Рейс до Волгограда был через Москву, оба самолета были почти полностью пустые. Границы и авиасообщение были закрыты для большинства людей уже несколько лет – я смог прилететь только потому, что у меня был статус ученого, напрямую работающего с деменцией нейронного шока, и приглашение от Красного Креста. Я вышел в аэропорту «Гумрак», прошел через старый коридор аэропорта, украшенный дырками в стенах, а иногда и в полу, дождался своего чемодана и вышел наружу. Оппозиция мне прислала свои координаты через сверхзашифрованную сеть, которой пользовались, кроме них, разве что террористы и хакеры. На территории аэропорта было много полиции и солдат. Меня остановили сразу же на выходе, но быстро отпустили, узнав, что я работаю с шок-деменцией.

– Врач? – спросил старший.

– Нет, – соврал я, не знаю даже зачем. – Ученый.

– Будете работать по правилам, все будет нормально.

– Я надеюсь на это! – весело сказал я, но полицейский так на меня взглянул, что веселье пропало.

– Куда едете?

– В НейроЦентр…

– Посещать Красноармейский Изолятор запрещено, вход строго по пропускам, при нарушении понесете уголовное наказание.

– Понял вас, спасибо.

Они быстро ушли, и больше полиция меня не останавливала. Это было мне знакомо. Никто не любит проводить лишнее время с людьми, работающими с шок-деменцией. Ведь мы можем быть заразными, в конце концов.

2

В секретном приложении, которое используется только хакерами и террористами, мне написали искать серый мерседес на стоянке сразу за воротами аэропорта. Это было легко. Из машины вышел высокий широкоплечий мужчина со светлыми кудрявыми волосами и улыбкой на лице.

– Добро пожаловать в Волгоград! – сказал он мне, протягивая руку, – Меня зовут Илья Дружинин. Я вообще сам из Анапы, но вот занесло сюда.

– Меня зовут Иван, – сказал я, пожимая руку. – Очень приятно! Анапа – классный город, я был там однажды.

– А в Волгограде?

– Я тут родился и жил до десяти лет, потом семья переехала в Нью-Йорк. Струков тоже родился в Волгограде, это, наверное, единственная причина, почему он решил со мной дружить.

– Так, так, так… – Илья заулыбался. – Поосторожнее тут с этим именем.

Мы сели в машину и поехали нарушать закон.

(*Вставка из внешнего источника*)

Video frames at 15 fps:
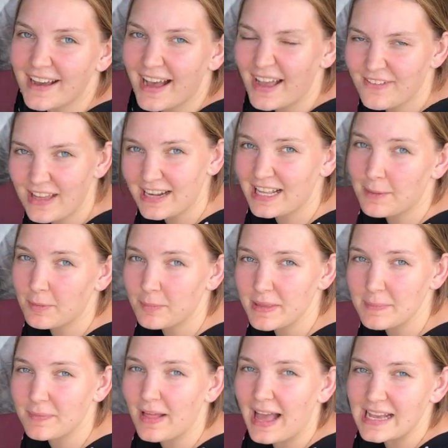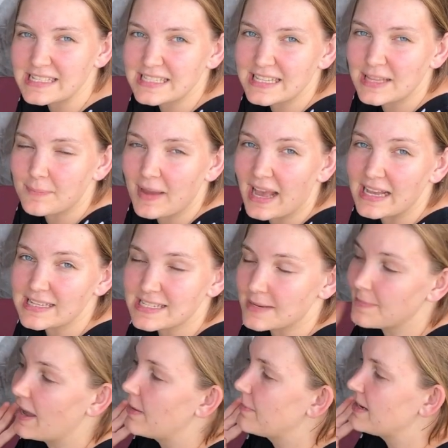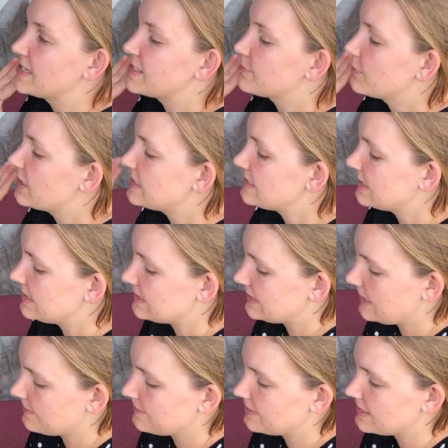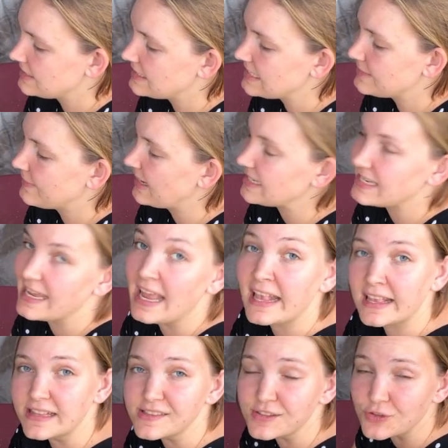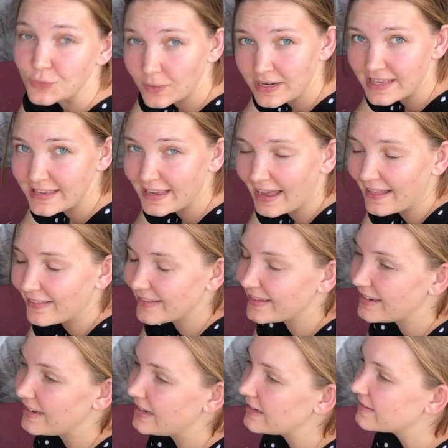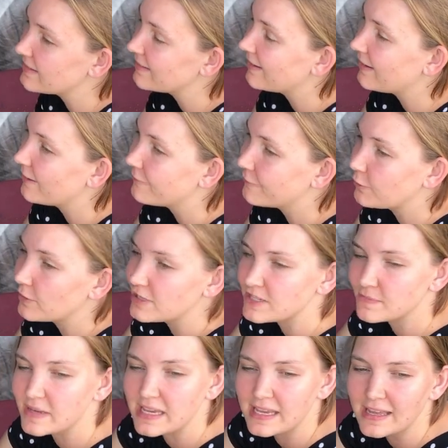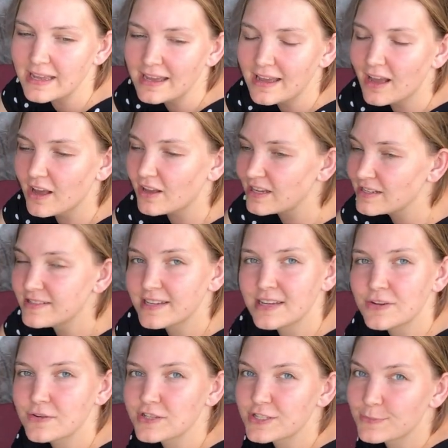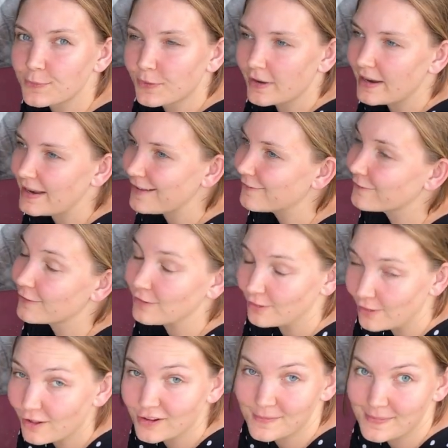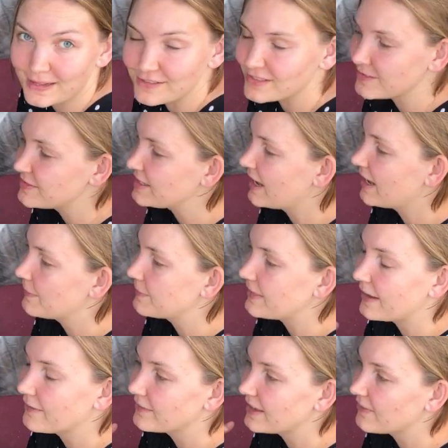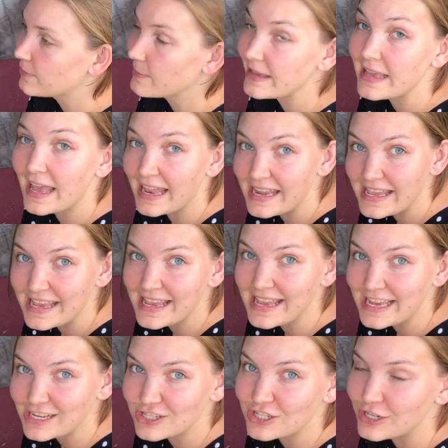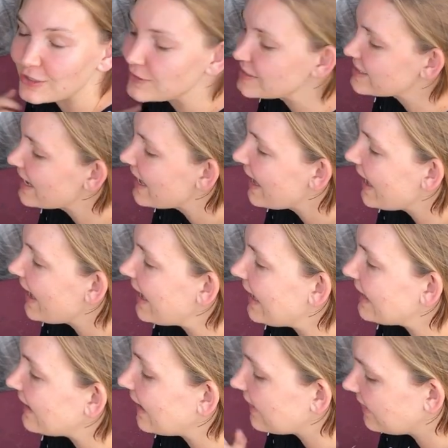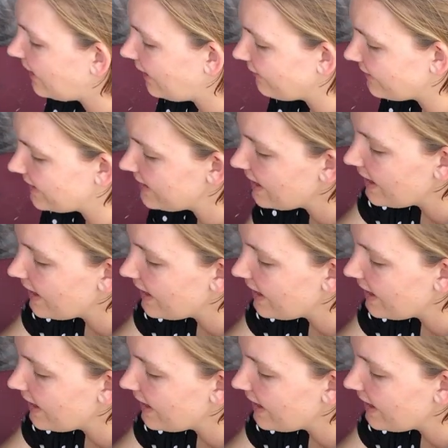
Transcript: I've had a couple people ask in the past about my spray system. This is my tank, it's a 20 gallon. It affords me continuous spraying for long amounts of time without giving me any issues and I love it.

Илья быстро свернул с главной дороги в какие-то поселки. Мы выехали на заброшенную грунтовую дорогу, слева от которой были овраги, а справа – горы мусора. Поднялись столпы пыли. Мы заезжали на холмы и спускались в балки, мы ехали около двух часов, в течение которых Илья устроил мне краткий гид по истории Волгограда, Красноармейского Шок-изолятора и движения оппозиции в РФ.

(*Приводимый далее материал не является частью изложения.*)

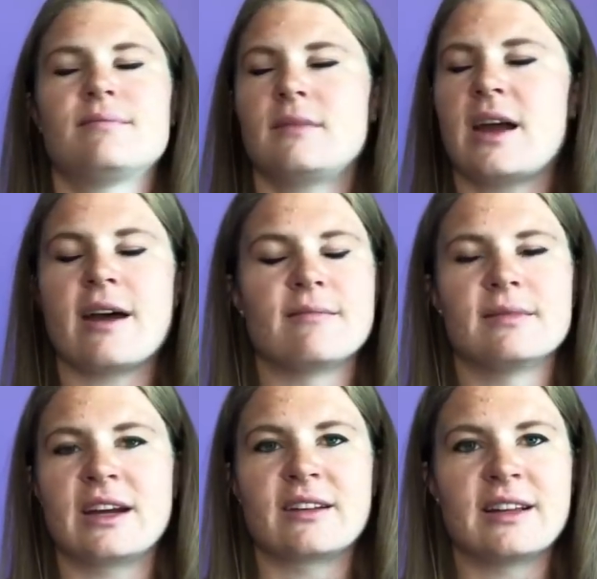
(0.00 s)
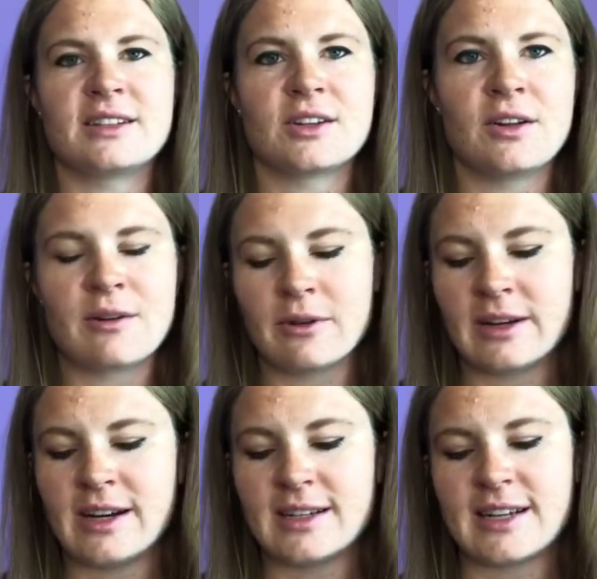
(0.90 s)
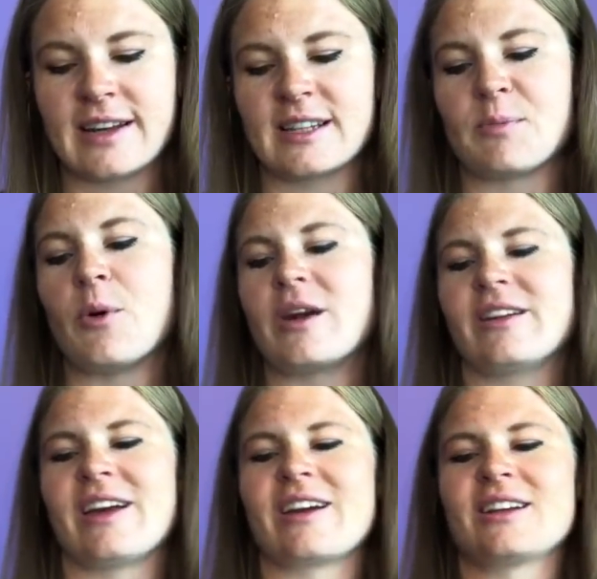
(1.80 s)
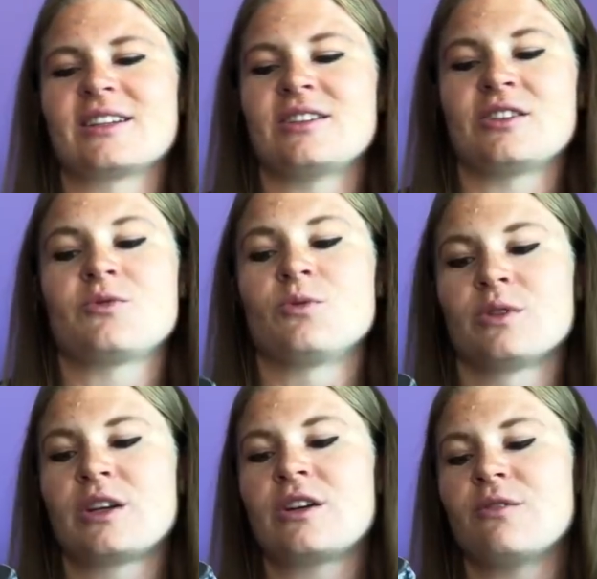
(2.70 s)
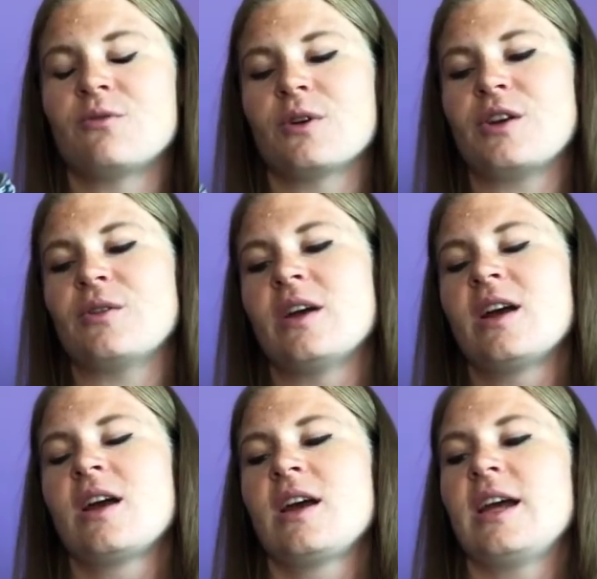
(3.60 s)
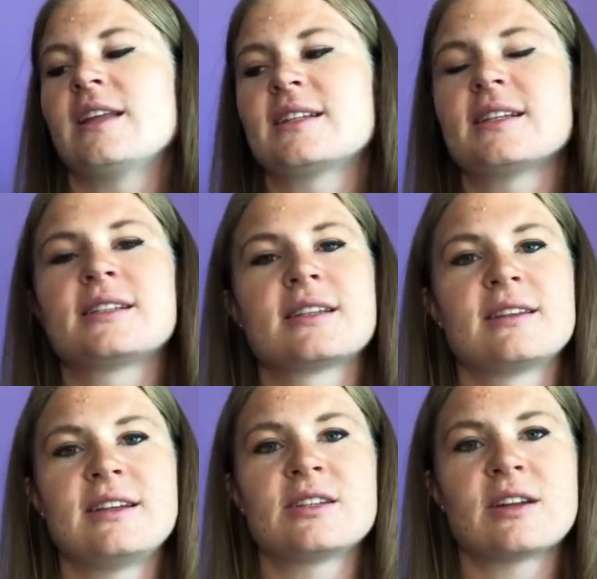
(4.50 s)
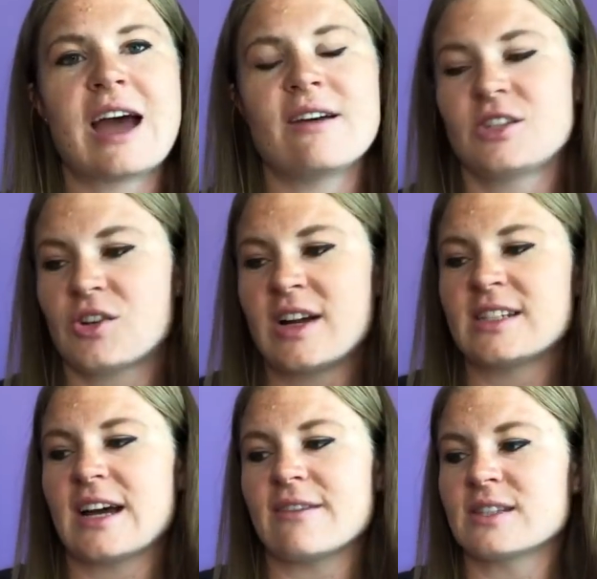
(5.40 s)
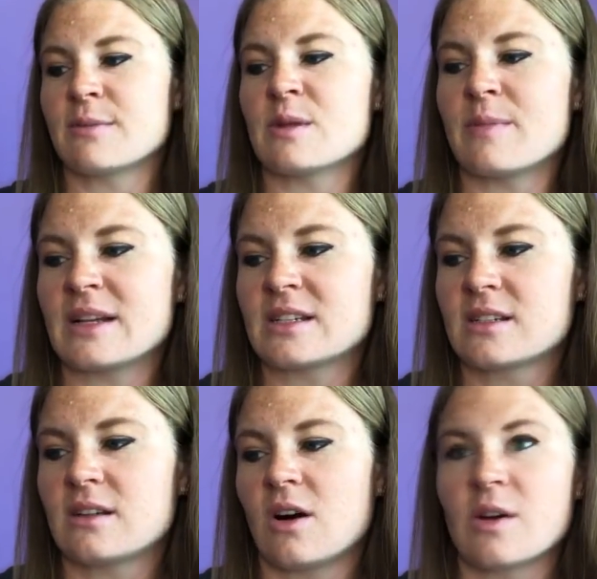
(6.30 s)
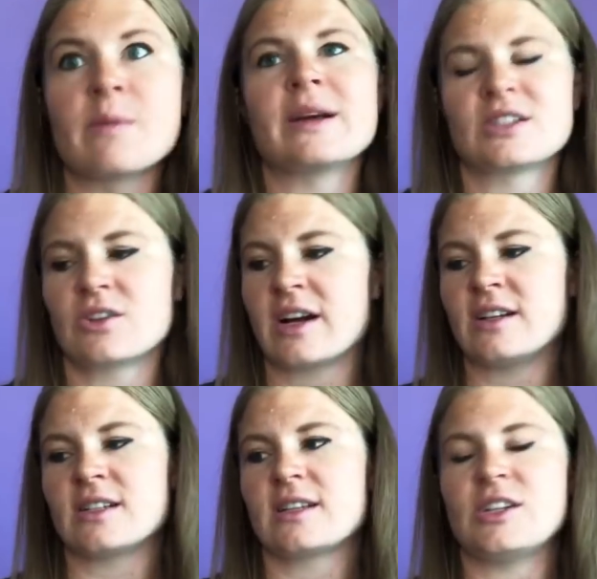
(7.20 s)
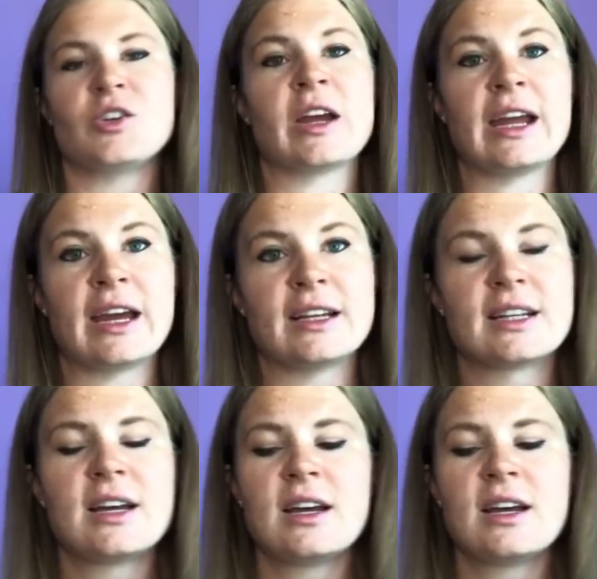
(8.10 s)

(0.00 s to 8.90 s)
Yeah, like that's all I really need to say at this point. Like it's just really good for you. And these strains have some of the best strains that you can get.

Когда мы приехали на бульвар Энгельса, вынырнув из какого-то переулка, было уже темно. В этой части города уже несколько лет никто не жил, из-за близости Изолятора. Илья припарковался позади здания, до боли напоминающего больницу, и весело похлопал меня по плечу.

– Ну что ж, Ваня, вот мы и приехали, – бодрым голосом сказал он. – Больница «Каустик», названная так в честь завода «Каустик»… Даже не спрашивай меня, как они связаны…

Мы поднялись по серым ступенькам и прошли через разбитые стеклянные двери внутрь больничного корпуса, теперь совершенно пустовавшего. Внутри не горело ни единой лампы. В темноте я разглядел помещение регистрации, аптеки, гардероба. Возникло сюрреалистичное ощущение – как будто я вернулся в прошлое и мне снова было десять лет.

Илья отвел меня к металлической двери в конце коридора, которая вела в подвал. Она внезапно открылась, и оттуда пролился блеклый желтый цвет. По лестнице поднялись несколько человек, очевидно вышедших меня встречать, чем я был невероятно тронут. Один из них, завидев меня, быстро пошел мне навстречу.